Amazon begin in 1995 when a young businessman, Jeff Bezos, read that online sales would soon be a large percentage of total retail sales. Bezos thought about it and decided that an item that could be sold for a handsome price vis a vis its size and weight was a book. So, Bezos began buying books, storing them in his garage, selling them online and mailing them from the post office. Soon he quit his day job to focus full time on his online business.
He decided to name the business, Amazon. I remember when I first heard the name. In 1997 or 1998, I was walking across the University of Washington campus where the Air Force had sent me for doctoral studies. Walking across a quad loaded with beautiful cherry trees, a young lady handed me a billet and asked me if I wanted to sell my books back (it was the end of the quarter). I expected her to be from the University Bookstore. However, she told me that Amazon wanted to buy my books. “Who is that”, I asked. The rest, as they say, is history.
Bezos focused on books for the first few years before moving to other online retail items. In the early years (it was before the tech bubble burst) Amazon stock was climbing like a rocket, while the company lost money every quarter. Bezos famously said that people didn’t care if Amazon made money, eventually they would.
At one point in those early years Amazon became more valuable than Weyerhaeuser Lumber the corporate giant located 23 miles to the south in Tacoma. Weyerhaeuser had thousands of acres of timber and sawmills and made a steady profit. Amazon had a distribution center and a net loss. Those were wacky business days.
When the company went public, pressure began to mount to actually make a profit. Bezos hired some very sharp people who knew a lot about outsourcing, offshoring, distribution channels, supply chains, etc. Soon the company was turning a profit.
In the last decade Amazon has floated the idea of delivery products via drones. They have also started a subscription service known as Amazon Prime. One can spot their trucks on the road with the tagline, “There’s more to Amazon Prime, a truckload more”.
Their own Fleet
Amazon had traditionally relied on other overnight air carriers such as UPS, FedEx and DHL to transport goods around the country. In a bold move they have decided to try and cut out these middlemen. They desire to develop their own air fleet. Originally the fleet was named Prime Air, it was later changed to Amazon Air
They made their first purchase in 2016. As of this writing they have 60 aircraft: 17 737’s and 39 767s.
A New Hub
In 2019 Amazon broke grown on a new air hub located at Cincinnati/Northern Kentucky International Airport (CVG). Its headquarters are located inside the old Comair Headquarter Building. Just miles from my own home, Amazon is literally changing the face of the terrain around the airport.

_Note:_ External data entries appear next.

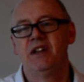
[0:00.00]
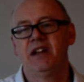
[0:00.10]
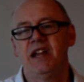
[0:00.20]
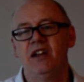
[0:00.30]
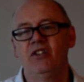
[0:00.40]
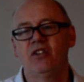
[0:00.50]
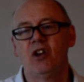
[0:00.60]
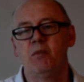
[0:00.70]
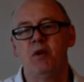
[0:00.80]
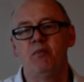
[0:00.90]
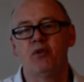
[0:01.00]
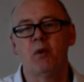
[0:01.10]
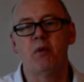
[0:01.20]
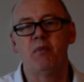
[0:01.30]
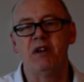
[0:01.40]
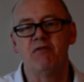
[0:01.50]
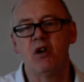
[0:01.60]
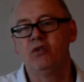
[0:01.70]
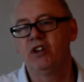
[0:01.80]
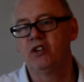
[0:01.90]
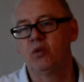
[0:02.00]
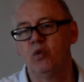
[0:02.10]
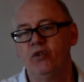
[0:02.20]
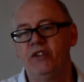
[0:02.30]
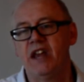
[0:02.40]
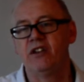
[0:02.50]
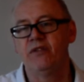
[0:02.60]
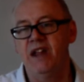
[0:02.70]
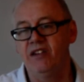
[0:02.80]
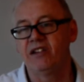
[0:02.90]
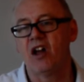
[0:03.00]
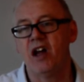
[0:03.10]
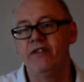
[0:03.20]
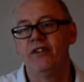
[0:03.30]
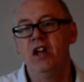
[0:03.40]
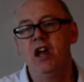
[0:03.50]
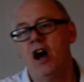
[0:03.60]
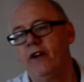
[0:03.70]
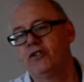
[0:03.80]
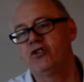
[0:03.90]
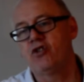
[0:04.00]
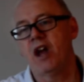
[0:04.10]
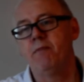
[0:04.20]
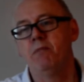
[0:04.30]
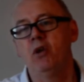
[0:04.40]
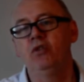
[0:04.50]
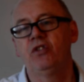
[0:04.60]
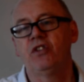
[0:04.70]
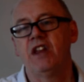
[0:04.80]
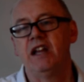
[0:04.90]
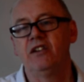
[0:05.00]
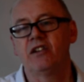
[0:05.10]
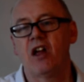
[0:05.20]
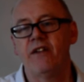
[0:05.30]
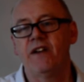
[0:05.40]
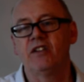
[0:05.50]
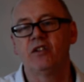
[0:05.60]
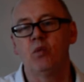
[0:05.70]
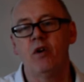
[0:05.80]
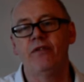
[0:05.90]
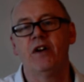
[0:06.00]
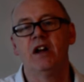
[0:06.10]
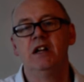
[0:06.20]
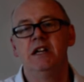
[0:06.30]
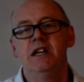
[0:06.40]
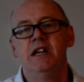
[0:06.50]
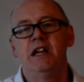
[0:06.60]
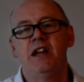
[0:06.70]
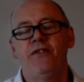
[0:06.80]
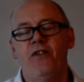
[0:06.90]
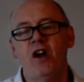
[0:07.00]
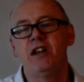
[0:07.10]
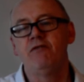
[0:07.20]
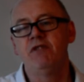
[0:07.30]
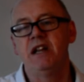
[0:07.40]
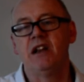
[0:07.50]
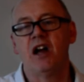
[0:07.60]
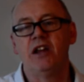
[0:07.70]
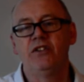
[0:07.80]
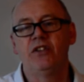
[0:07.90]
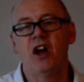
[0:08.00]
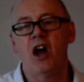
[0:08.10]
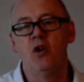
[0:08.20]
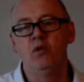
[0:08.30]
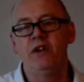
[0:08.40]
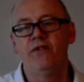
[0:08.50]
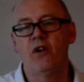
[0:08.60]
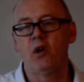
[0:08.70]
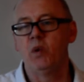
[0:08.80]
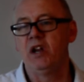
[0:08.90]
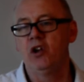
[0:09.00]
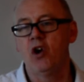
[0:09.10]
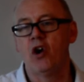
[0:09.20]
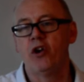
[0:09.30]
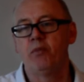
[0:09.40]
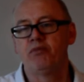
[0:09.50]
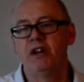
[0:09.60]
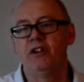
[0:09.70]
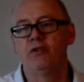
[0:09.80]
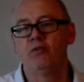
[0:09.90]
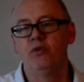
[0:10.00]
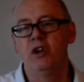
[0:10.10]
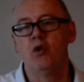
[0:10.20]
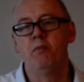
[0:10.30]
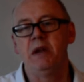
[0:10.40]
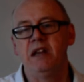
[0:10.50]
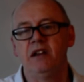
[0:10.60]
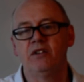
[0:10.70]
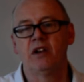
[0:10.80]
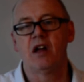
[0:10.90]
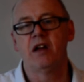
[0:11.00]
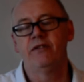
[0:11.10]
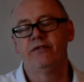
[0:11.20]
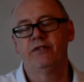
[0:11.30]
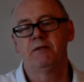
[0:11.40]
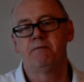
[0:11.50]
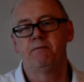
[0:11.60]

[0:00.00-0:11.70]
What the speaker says: King Solomon probably wrote it towards the end of his life, after trying most things life has to offer. He finally realized that only following God brings real meaning to life.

The first sign was the loss of a local icon. A rural piece of land had been a family owned farm for generations. Nestled among green oak trees and pastures with a white farmhouse, barns and a silo, down came the farm (and trees) in a matter of days.

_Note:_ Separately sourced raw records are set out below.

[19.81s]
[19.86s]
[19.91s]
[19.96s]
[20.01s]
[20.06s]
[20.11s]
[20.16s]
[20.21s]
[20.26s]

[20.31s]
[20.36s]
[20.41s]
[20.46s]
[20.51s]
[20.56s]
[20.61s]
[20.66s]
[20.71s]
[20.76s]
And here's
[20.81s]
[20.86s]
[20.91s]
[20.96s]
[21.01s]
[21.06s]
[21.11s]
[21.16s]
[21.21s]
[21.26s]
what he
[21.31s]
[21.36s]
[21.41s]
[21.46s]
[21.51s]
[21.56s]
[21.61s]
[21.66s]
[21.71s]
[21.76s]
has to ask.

The first clue was the county punching a road through the farm a few years ago, which was aptly named, “Aero Blvd”. The farm was doomed. Picture throughout this blog reveal the change in the terrain as massive warehouses are put in place. Hundreds of acres are involved, and this is only Phase I.

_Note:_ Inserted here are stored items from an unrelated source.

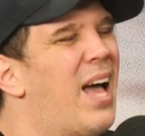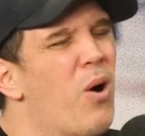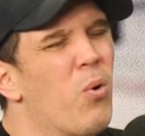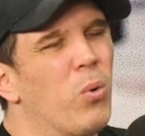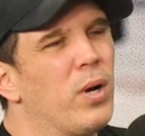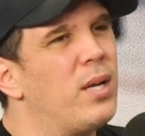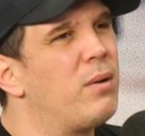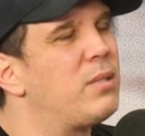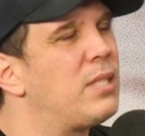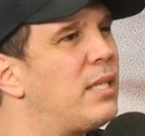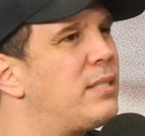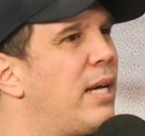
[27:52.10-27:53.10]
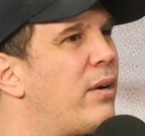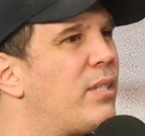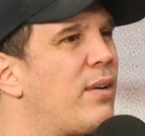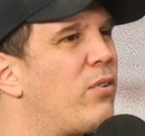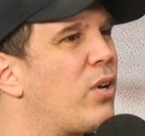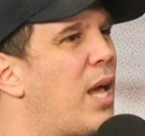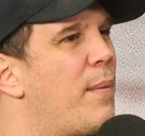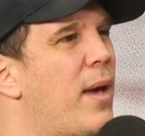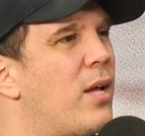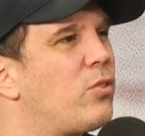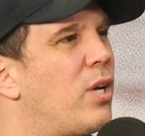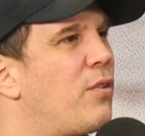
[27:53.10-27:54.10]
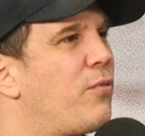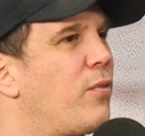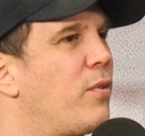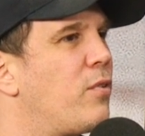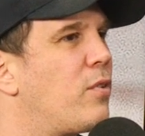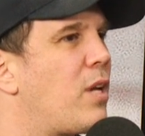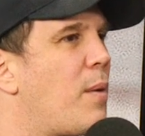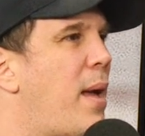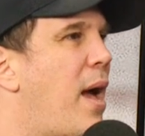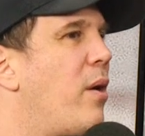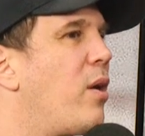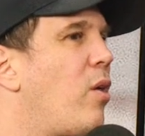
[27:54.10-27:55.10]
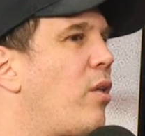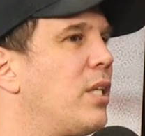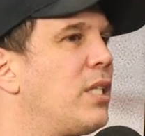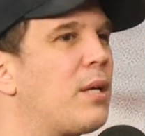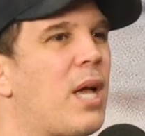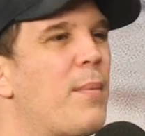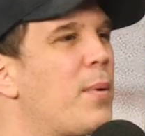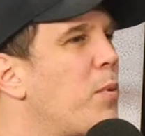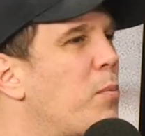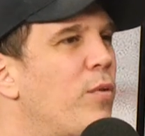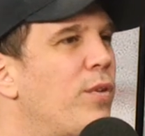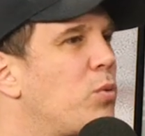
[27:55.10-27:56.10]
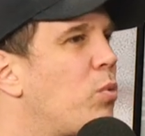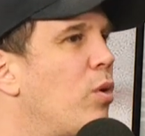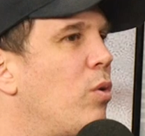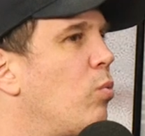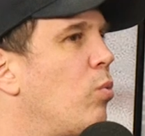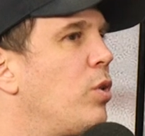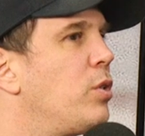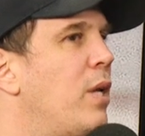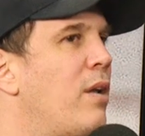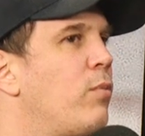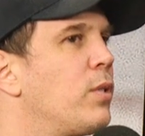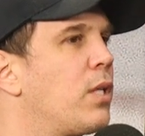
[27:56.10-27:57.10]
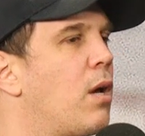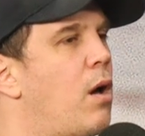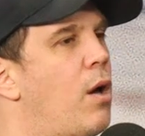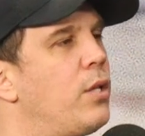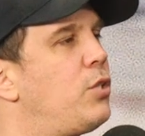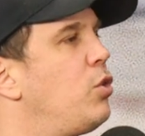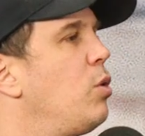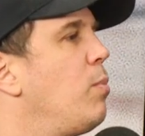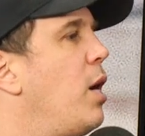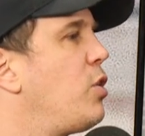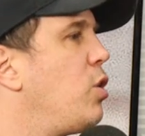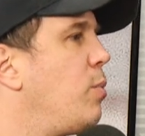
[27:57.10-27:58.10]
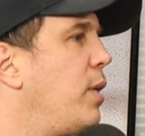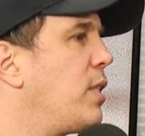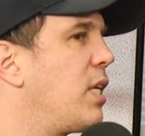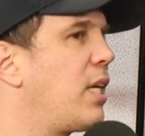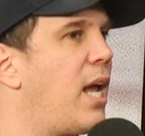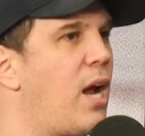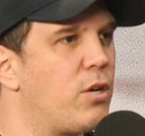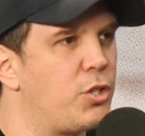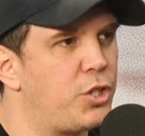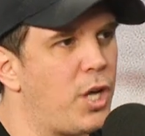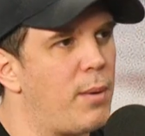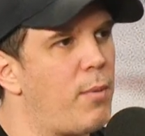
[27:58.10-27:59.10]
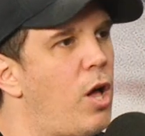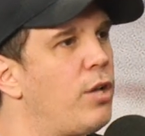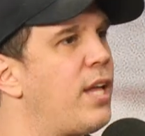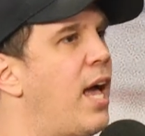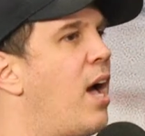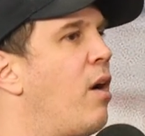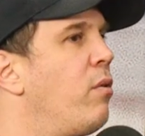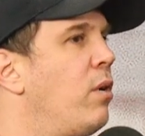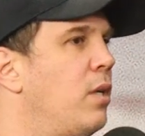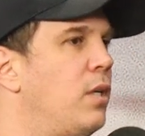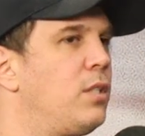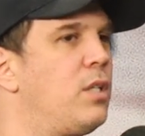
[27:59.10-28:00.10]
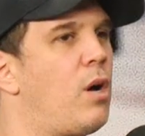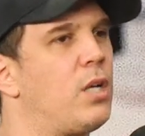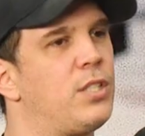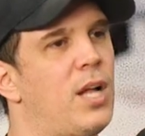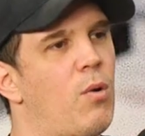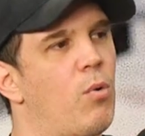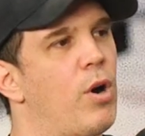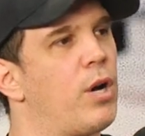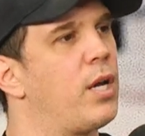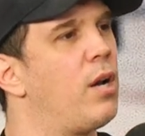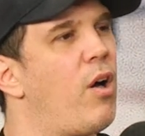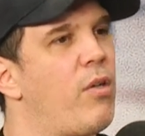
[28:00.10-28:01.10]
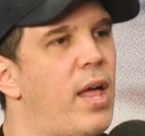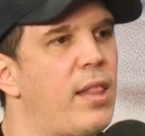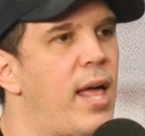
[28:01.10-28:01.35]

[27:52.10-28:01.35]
No, and it was like Daredevil came out, tried to come out, and all these comic book movies weren't, and everyone's like, oh, it's too much, nobody's gonna care, to shut them all down. No, it's not working. Oh, that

Amazon appears to have a goal of shipping most of their online sales through the air in their own aircraft. I commend Bezos on his vision and ambition over these past 25 years. At the same time, I have had sharp differences with Jeff Bezos over some of his comments on issues in the public square and comments towards Christianity.
With Amazon’s spectacular rise and dominance of the online market, one wonders if eventually we will have the 21st Century’s equivalent of Standard Oil. John D. Rockefeller’s oil company was found to be a monopoly in the early 20th Century. Anti-trust legislation was passed to dismantle the company. Could we see the same thing with Amazon?